» **Exercise requirements**:
Please give every line below again exactly, but not its pictures.

» **Provided information**:
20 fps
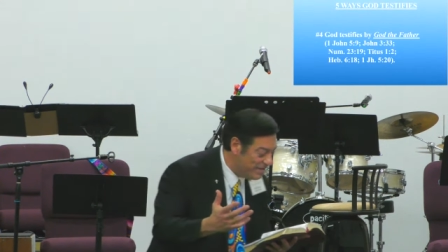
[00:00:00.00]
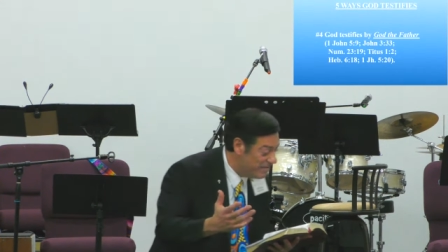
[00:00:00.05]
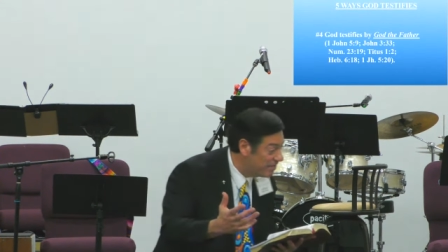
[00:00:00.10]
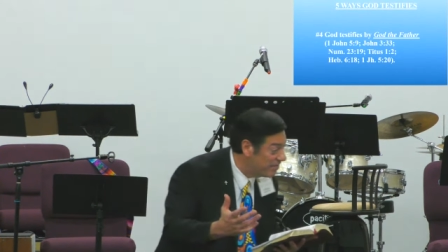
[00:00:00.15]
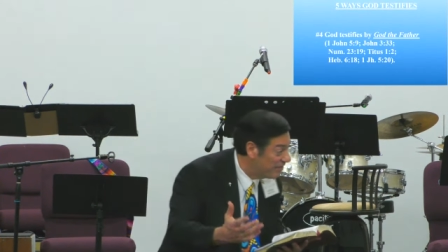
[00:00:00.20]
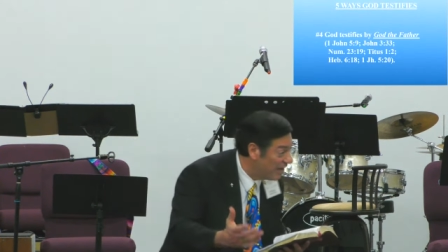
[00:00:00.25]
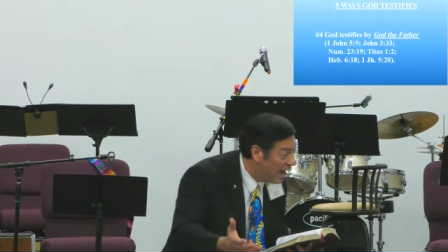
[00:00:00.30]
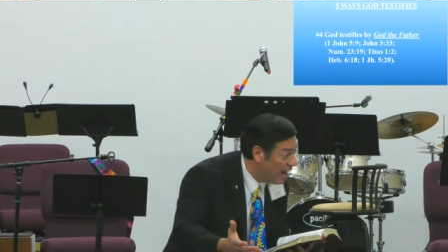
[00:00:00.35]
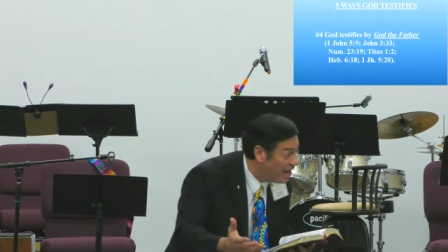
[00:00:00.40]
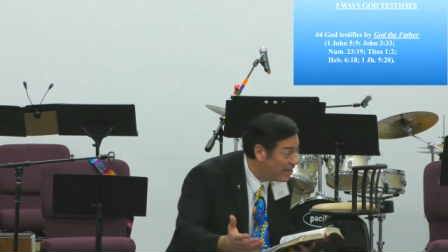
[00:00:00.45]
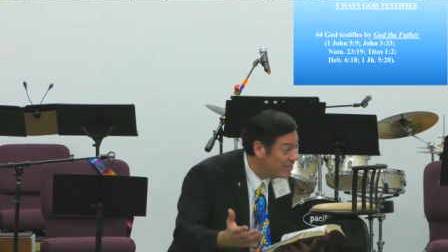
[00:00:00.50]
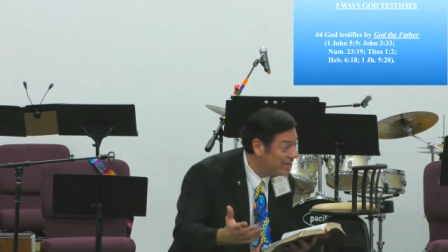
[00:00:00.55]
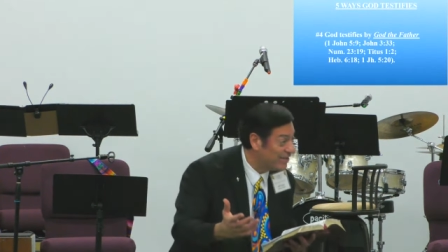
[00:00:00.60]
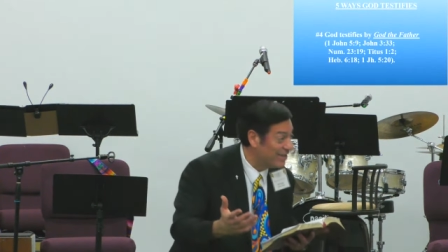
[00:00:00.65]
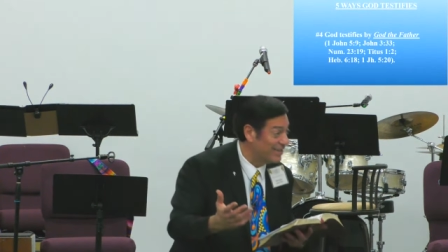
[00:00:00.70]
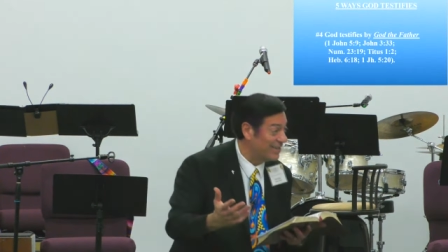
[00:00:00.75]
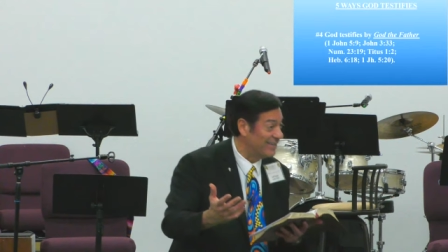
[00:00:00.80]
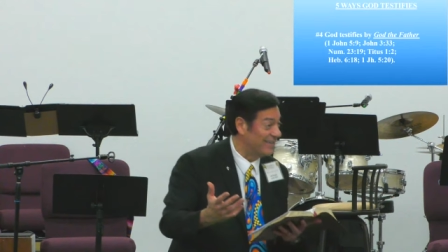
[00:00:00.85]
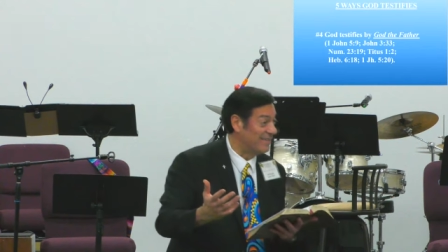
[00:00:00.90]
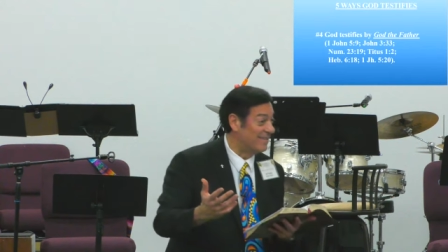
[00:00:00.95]
Father.
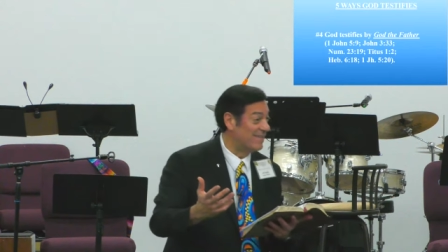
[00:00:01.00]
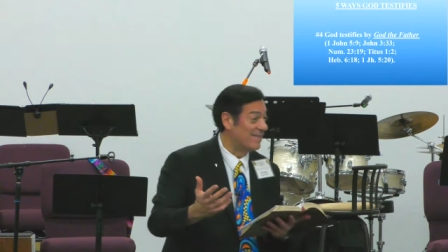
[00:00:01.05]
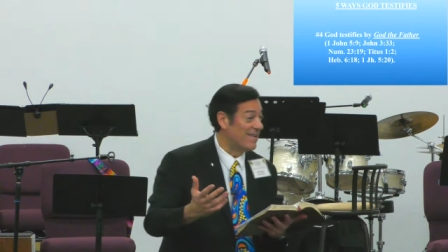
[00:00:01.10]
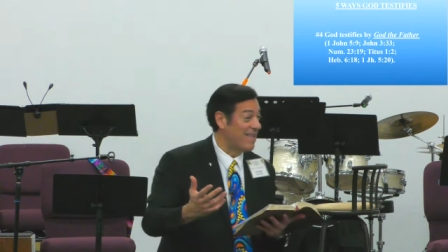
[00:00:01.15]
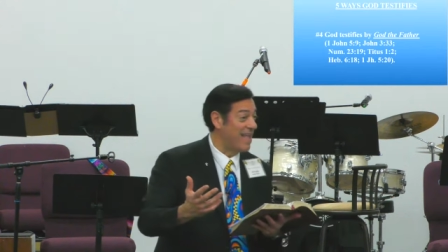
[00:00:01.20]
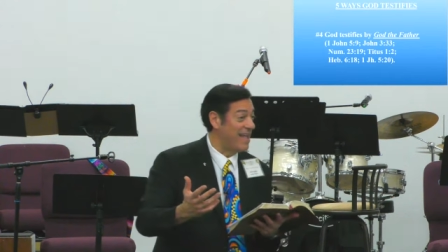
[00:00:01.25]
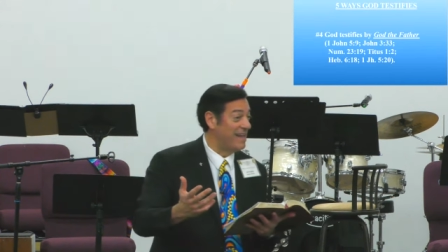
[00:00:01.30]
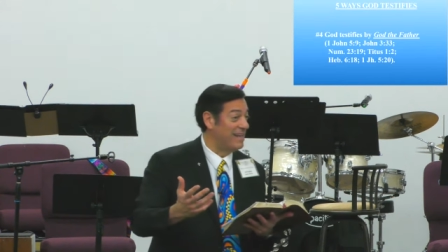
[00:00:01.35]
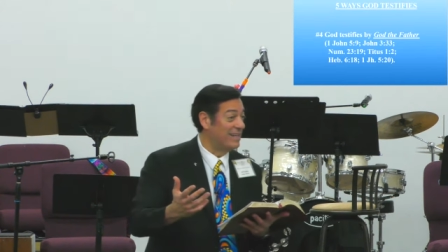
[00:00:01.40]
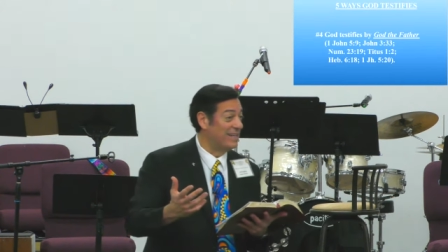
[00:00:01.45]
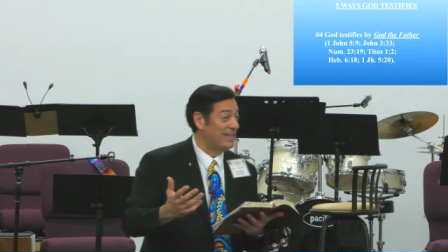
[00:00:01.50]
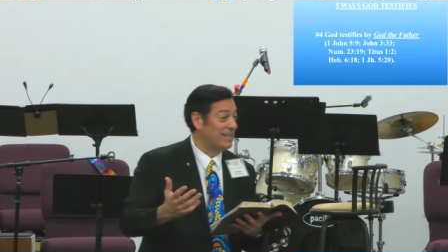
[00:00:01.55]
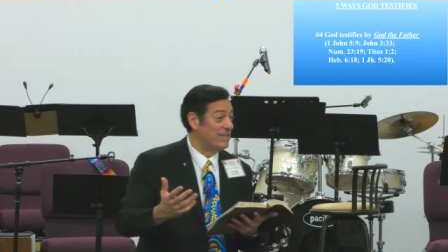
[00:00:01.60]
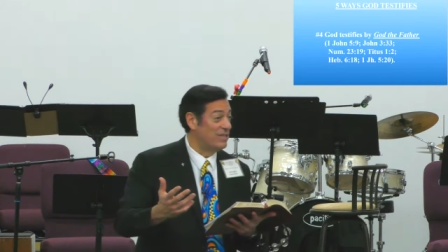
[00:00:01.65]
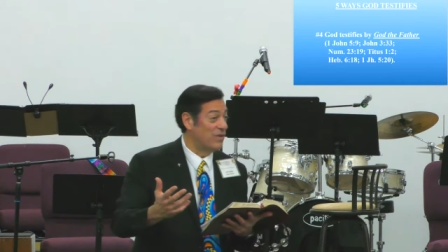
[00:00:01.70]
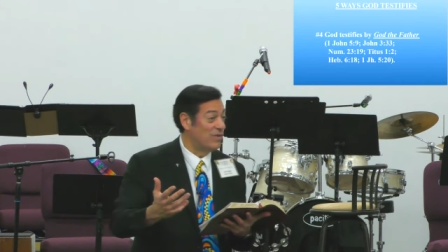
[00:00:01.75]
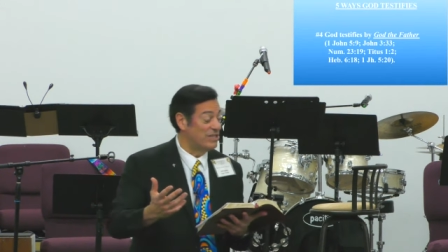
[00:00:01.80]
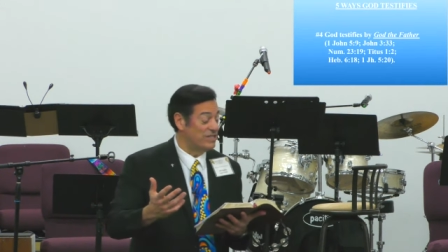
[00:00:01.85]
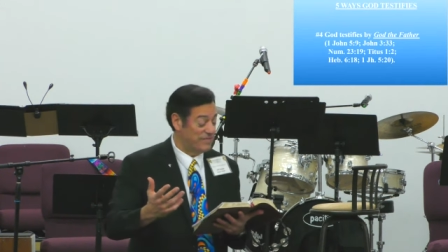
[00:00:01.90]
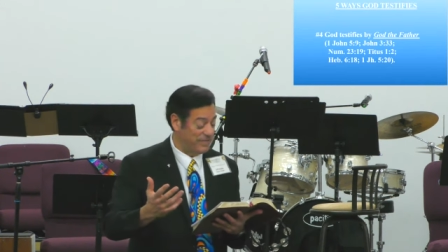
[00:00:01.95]

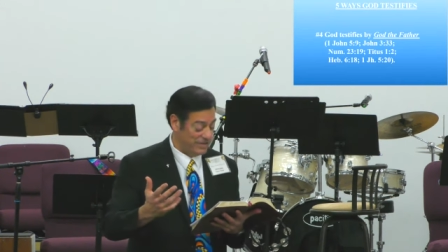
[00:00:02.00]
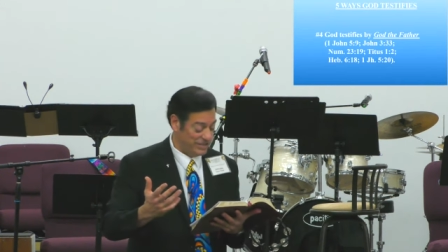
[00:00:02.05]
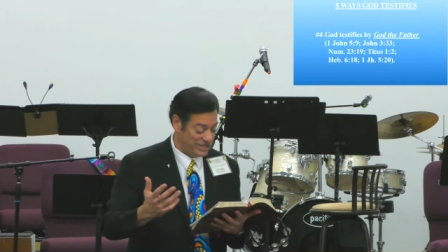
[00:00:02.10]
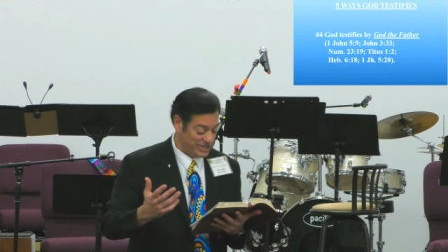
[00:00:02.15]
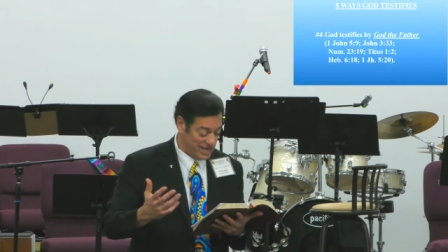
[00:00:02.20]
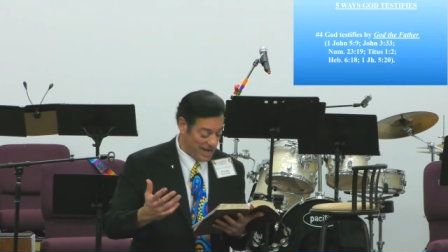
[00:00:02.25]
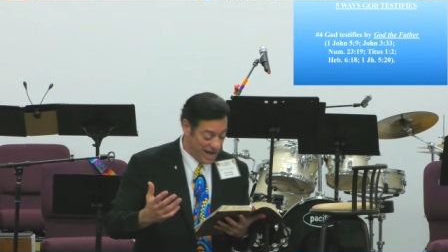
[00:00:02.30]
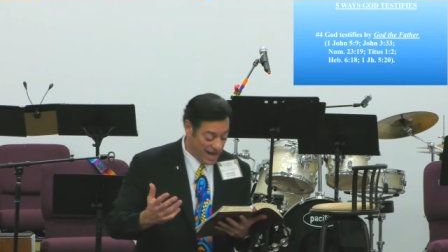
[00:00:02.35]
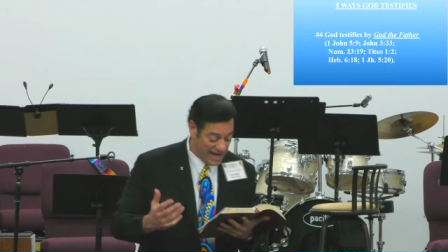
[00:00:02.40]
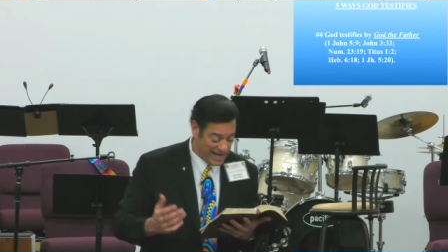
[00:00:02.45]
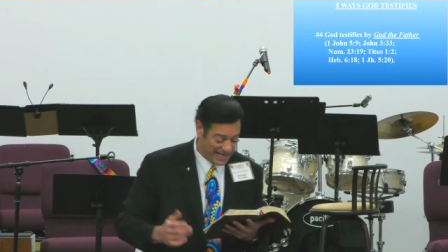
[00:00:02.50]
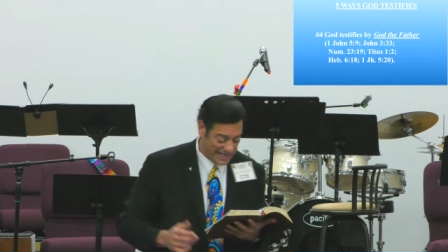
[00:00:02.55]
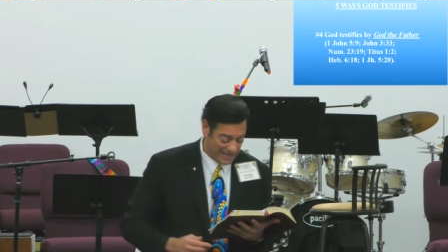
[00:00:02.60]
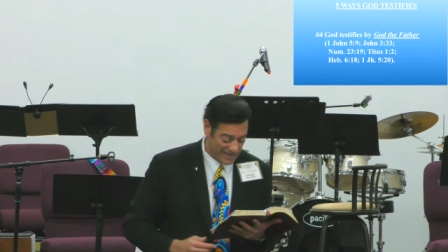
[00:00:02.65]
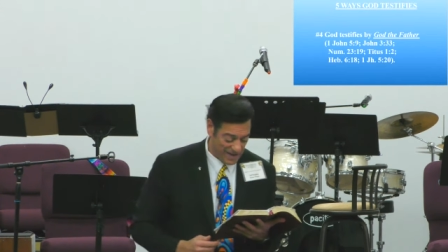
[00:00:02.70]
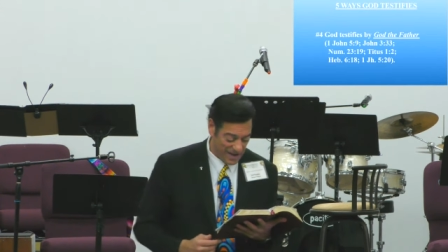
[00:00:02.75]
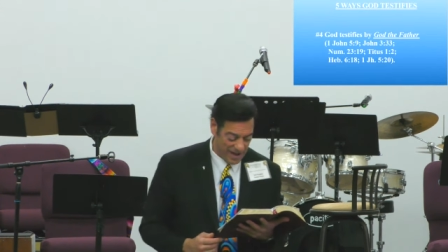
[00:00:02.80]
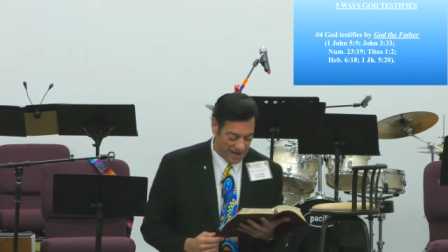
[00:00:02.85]
Notice verse 9.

» **Expected output**:
20 fps
[00:00:00.00]
[00:00:00.05]
[00:00:00.10]
[00:00:00.15]
[00:00:00.20]
[00:00:00.25]
[00:00:00.30]
[00:00:00.35]
[00:00:00.40]
[00:00:00.45]
[00:00:00.50]
[00:00:00.55]
[00:00:00.60]
[00:00:00.65]
[00:00:00.70]
[00:00:00.75]
[00:00:00.80]
[00:00:00.85]
[00:00:00.90]
[00:00:00.95]
Father.
[00:00:01.00]
[00:00:01.05]
[00:00:01.10]
[00:00:01.15]
[00:00:01.20]
[00:00:01.25]
[00:00:01.30]
[00:00:01.35]
[00:00:01.40]
[00:00:01.45]
[00:00:01.50]
[00:00:01.55]
[00:00:01.60]
[00:00:01.65]
[00:00:01.70]
[00:00:01.75]
[00:00:01.80]
[00:00:01.85]
[00:00:01.90]
[00:00:01.95]

[00:00:02.00]
[00:00:02.05]
[00:00:02.10]
[00:00:02.15]
[00:00:02.20]
[00:00:02.25]
[00:00:02.30]
[00:00:02.35]
[00:00:02.40]
[00:00:02.45]
[00:00:02.50]
[00:00:02.55]
[00:00:02.60]
[00:00:02.65]
[00:00:02.70]
[00:00:02.75]
[00:00:02.80]
[00:00:02.85]
Notice verse 9.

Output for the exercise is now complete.